US Fire Testing Class C


What is a Class C fire?

Fire class is a term used to denote the type of fire in relation to the combustion material which has ignited. A Class C fire is described as a fire involving electrical equipment, machinery, electrical cables, appliances etc.

All Firexo Fire Class ratings have been achieved through the EN fire tests.

US Fire Testing Class C
US Fire Testing Class C

A Class C fire in the U.S. is considered a Class E fire in Europe. For this reason, detailed below is the EN fire test explanation of a Class E fire:

When testing an extinguisher against a class E fire the test is to ensure that when discharged, electricity does not flow up through the extinguisher and cause harm to the user. If an extinguisher achieves a class E rating, it means the product can put out electrical-based fires and material if they were to catch on fire.

The test is performed in an electric chamber purposely built for the test for accuracy and safety reasons.

Within the test 35kV (35,000 volts) are pulsated through a large steel plate, whilst an extinguisher is discharged aimed directly at the plate from one meter away.
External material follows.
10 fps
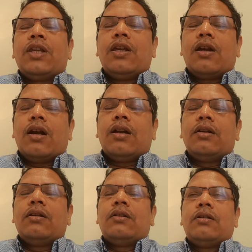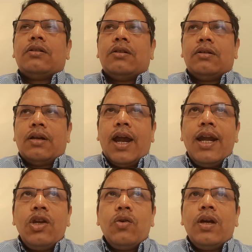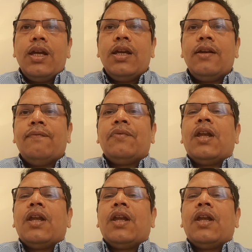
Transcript: Iran and UAE,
If the current that runs back through the extinguisher is below the required amount to be considered safe, the extinguisher passes the test.

The extinguisher must pass two fire tests to be deemed for that class rating.

In the U.S. the fire tests, as detailed in UL7111, are very similar for all classes of fire but there are subtle differences such as the height of the Class A crib, shape of the Class B tray, or the number of liters required for Class K. Firexo is currently undertaking the UL Certification and Approval process and hopes to achieve UL Listing as early as Q1 2021. Please watch this space because we will be updating it to the show the UL fire tests as they are achieved, demonstrating why Firexo is the most effective fire fighting media on the market today.



Available sizes that have the 35kV test:

 Compact0.5gal 1.5gal2.5 gal

Fire test guidelines are designed to be several times the magnitude of anything the extinguisher would be expected to tackle in the real world.